Records supplied:
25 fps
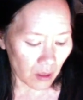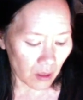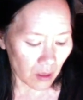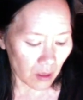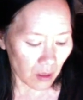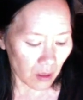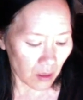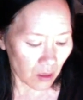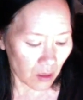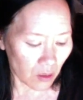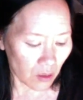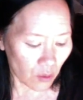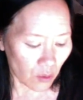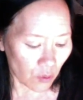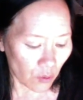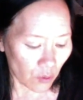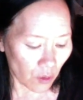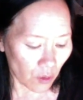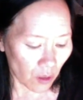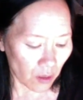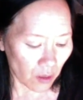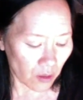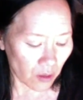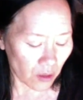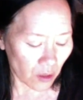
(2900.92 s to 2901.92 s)
You
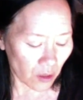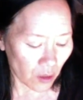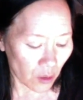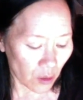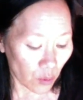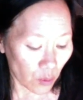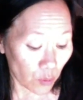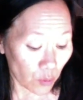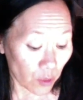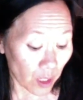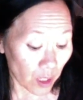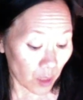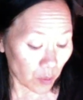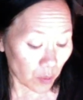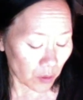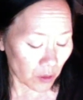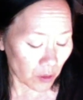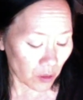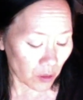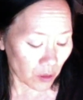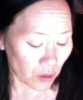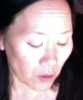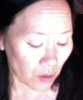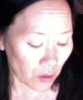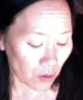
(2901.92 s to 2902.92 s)
also were able
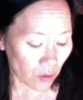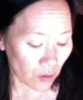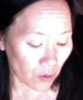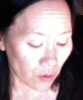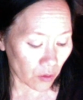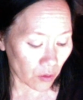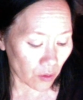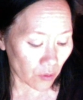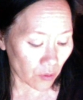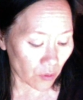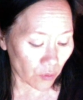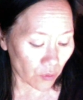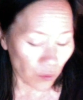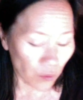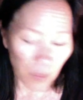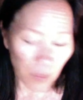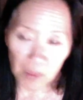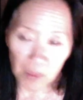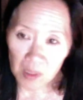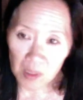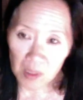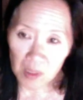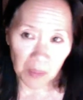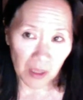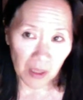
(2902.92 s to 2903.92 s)
to
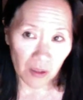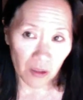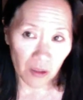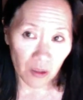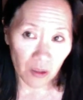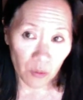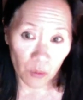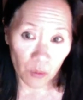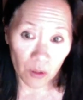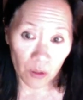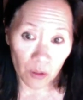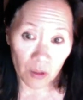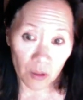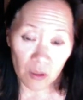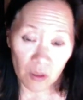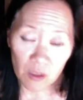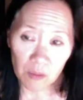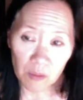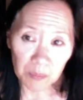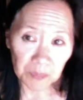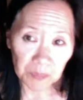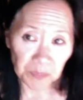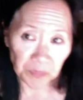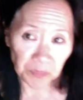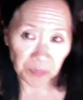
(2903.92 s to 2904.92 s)
repeat back her
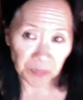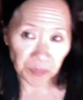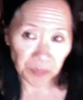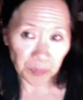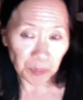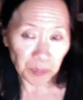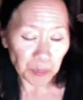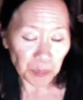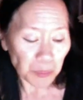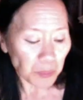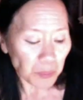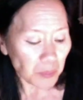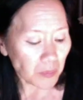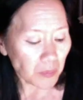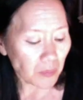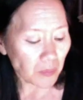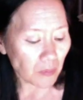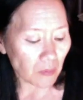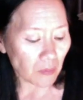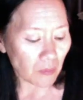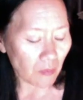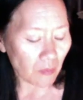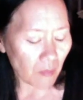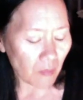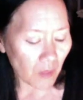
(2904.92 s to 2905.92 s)
words,
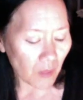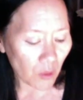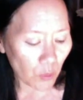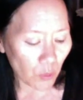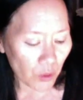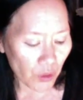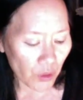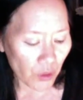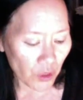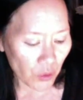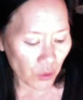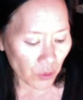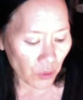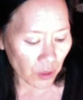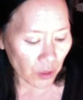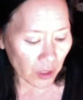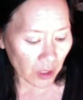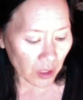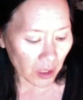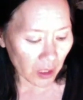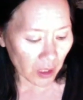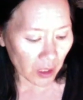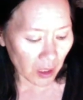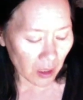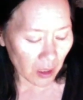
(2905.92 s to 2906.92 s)
which is really
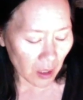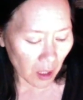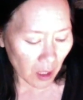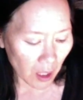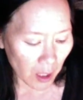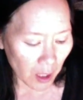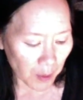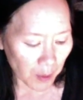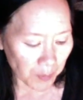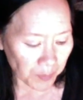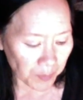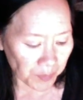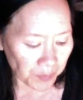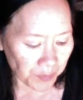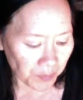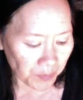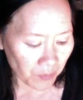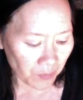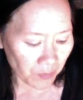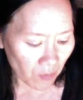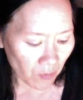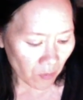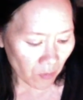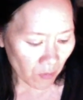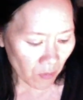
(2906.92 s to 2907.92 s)
good.
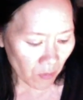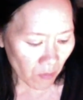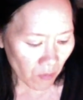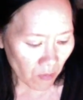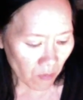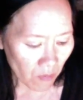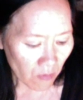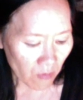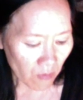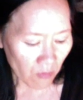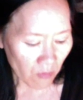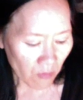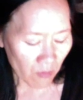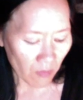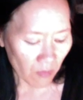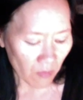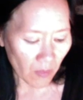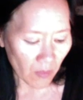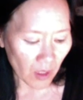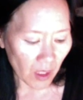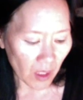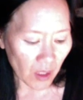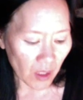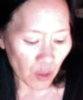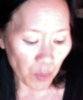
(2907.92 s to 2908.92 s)

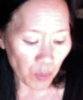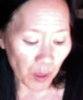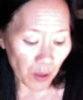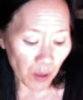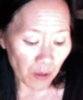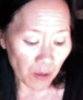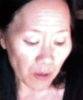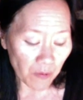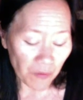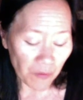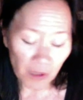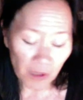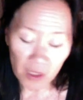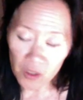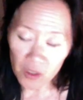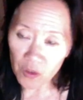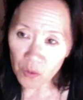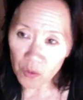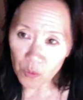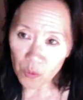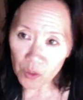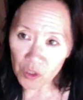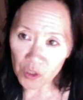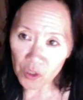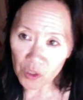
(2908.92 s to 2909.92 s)
And you paraphrased
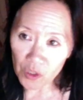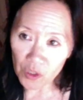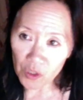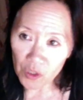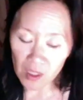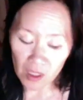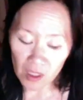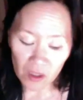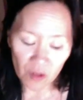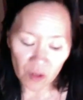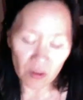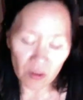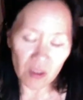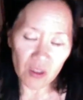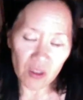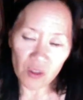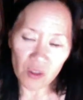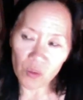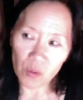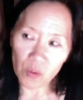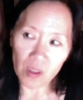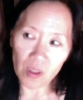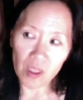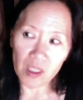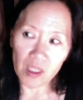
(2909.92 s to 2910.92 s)
what she said. So this is
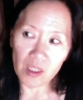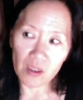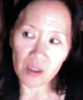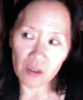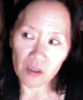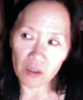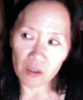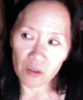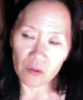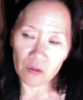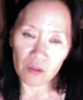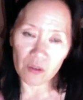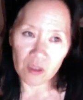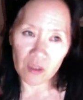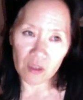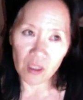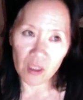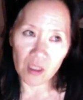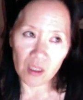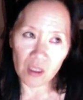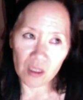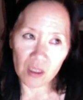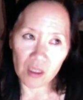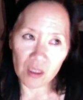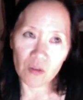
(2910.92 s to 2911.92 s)
what I hear you
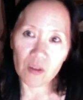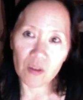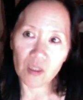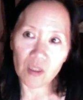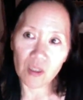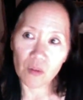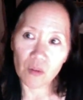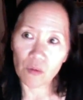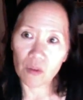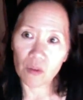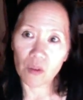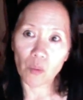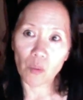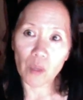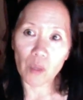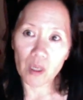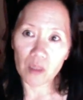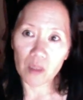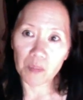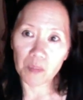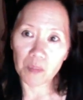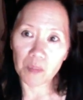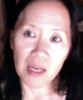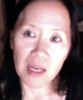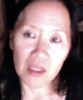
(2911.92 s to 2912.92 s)
saying, and you said it really
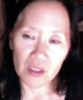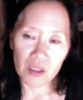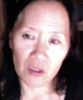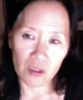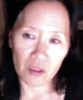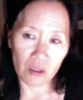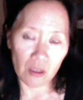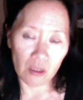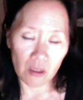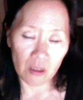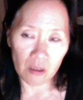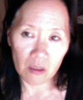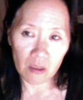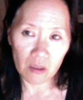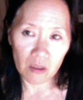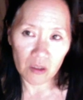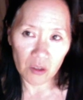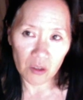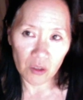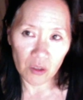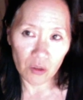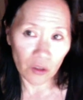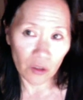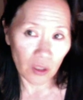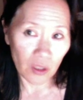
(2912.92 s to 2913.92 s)
well back to her. So
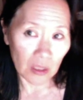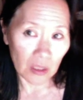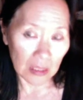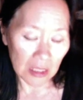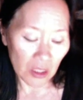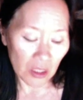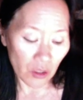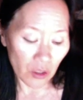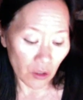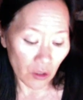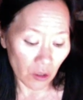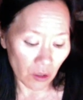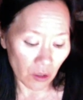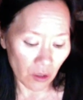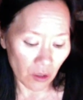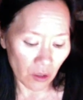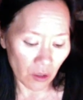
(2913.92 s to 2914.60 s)
you're a good listener.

Work request: Transcribe the listing above verbatim. No picture belongs in the result.

Answer for this exercise:
25 fps
(2900.92 s to 2901.92 s)
You
(2901.92 s to 2902.92 s)
also were able
(2902.92 s to 2903.92 s)
to
(2903.92 s to 2904.92 s)
repeat back her
(2904.92 s to 2905.92 s)
words,
(2905.92 s to 2906.92 s)
which is really
(2906.92 s to 2907.92 s)
good.
(2907.92 s to 2908.92 s)

(2908.92 s to 2909.92 s)
And you paraphrased
(2909.92 s to 2910.92 s)
what she said. So this is
(2910.92 s to 2911.92 s)
what I hear you
(2911.92 s to 2912.92 s)
saying, and you said it really
(2912.92 s to 2913.92 s)
well back to her. So
(2913.92 s to 2914.60 s)
you're a good listener.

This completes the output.